At its heart, Calvino Noir is really just another stealth platformer. What separates it from most others is its sense of style. The voice acting is excellent, if a bit cheesy, but that’s what I like in my detective stories. The backgrounds are beautiful, from moodily lit, smokey bars to dusty warehouses, the effort put into the finer details of the world is much appreciated. While it probably won’t win any awards for ground breaking graphics, it does very well with what it has to work with.

Different characters can be controlled throughout Calvino Noir and some of them are required to complete an area. Wilt, the main character, is good at stealth and taking down guards. Arno, an expert on machinery, can interact with anything mechanical, while another character, The Mole, is a government employee and can bypass guards without a second glance. Typically more than one character will have to traverse an entire level in order to complete it, but the order you do these in can significantly change the obstacles you’ll face along the way.

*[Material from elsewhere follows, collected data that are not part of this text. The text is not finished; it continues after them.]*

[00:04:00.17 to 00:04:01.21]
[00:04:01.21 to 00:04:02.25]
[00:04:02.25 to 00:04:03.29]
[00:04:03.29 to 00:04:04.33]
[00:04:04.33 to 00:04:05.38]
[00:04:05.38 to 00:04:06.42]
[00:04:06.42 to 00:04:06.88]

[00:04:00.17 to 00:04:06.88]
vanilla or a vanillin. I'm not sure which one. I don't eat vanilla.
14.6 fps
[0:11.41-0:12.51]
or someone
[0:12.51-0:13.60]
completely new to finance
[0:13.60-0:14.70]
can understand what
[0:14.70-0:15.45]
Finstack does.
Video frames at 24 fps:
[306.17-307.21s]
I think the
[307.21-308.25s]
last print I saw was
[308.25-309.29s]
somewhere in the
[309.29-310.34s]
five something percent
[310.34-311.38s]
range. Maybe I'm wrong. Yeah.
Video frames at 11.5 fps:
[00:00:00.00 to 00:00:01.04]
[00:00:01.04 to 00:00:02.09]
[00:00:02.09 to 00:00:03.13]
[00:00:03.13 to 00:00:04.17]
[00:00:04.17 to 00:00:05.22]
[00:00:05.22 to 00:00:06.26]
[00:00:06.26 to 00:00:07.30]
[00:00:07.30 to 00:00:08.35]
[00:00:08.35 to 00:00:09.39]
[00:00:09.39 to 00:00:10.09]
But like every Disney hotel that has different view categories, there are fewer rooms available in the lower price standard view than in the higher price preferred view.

Mechanically, there are ups and downs. While the game does offer a few different ways to bypass guards, the main enemies here, it always feels a little clunky, like the game isn’t sure it wants you to do what you’re doing. It certainly doesn’t help that the only way to interact with the game is through clicking the mouse, a throwback to the game’s tablet based days. This can hinder progress frequently, with one slight mistake sending your character to unlock a door instead of hiding behind the nearby crate, forcing you to start the level over when the guard invariably finds you and shoots you down.

Beautiful visuals, a moody soundtrack, and classic dialogue make Calvino Noir a must play game, even if the experience can be frustrating sometimes. Even more frustrating, however, is the price. At a hefty $24.99 it’s a big increase from its days as a relatively inexpensive mobile app.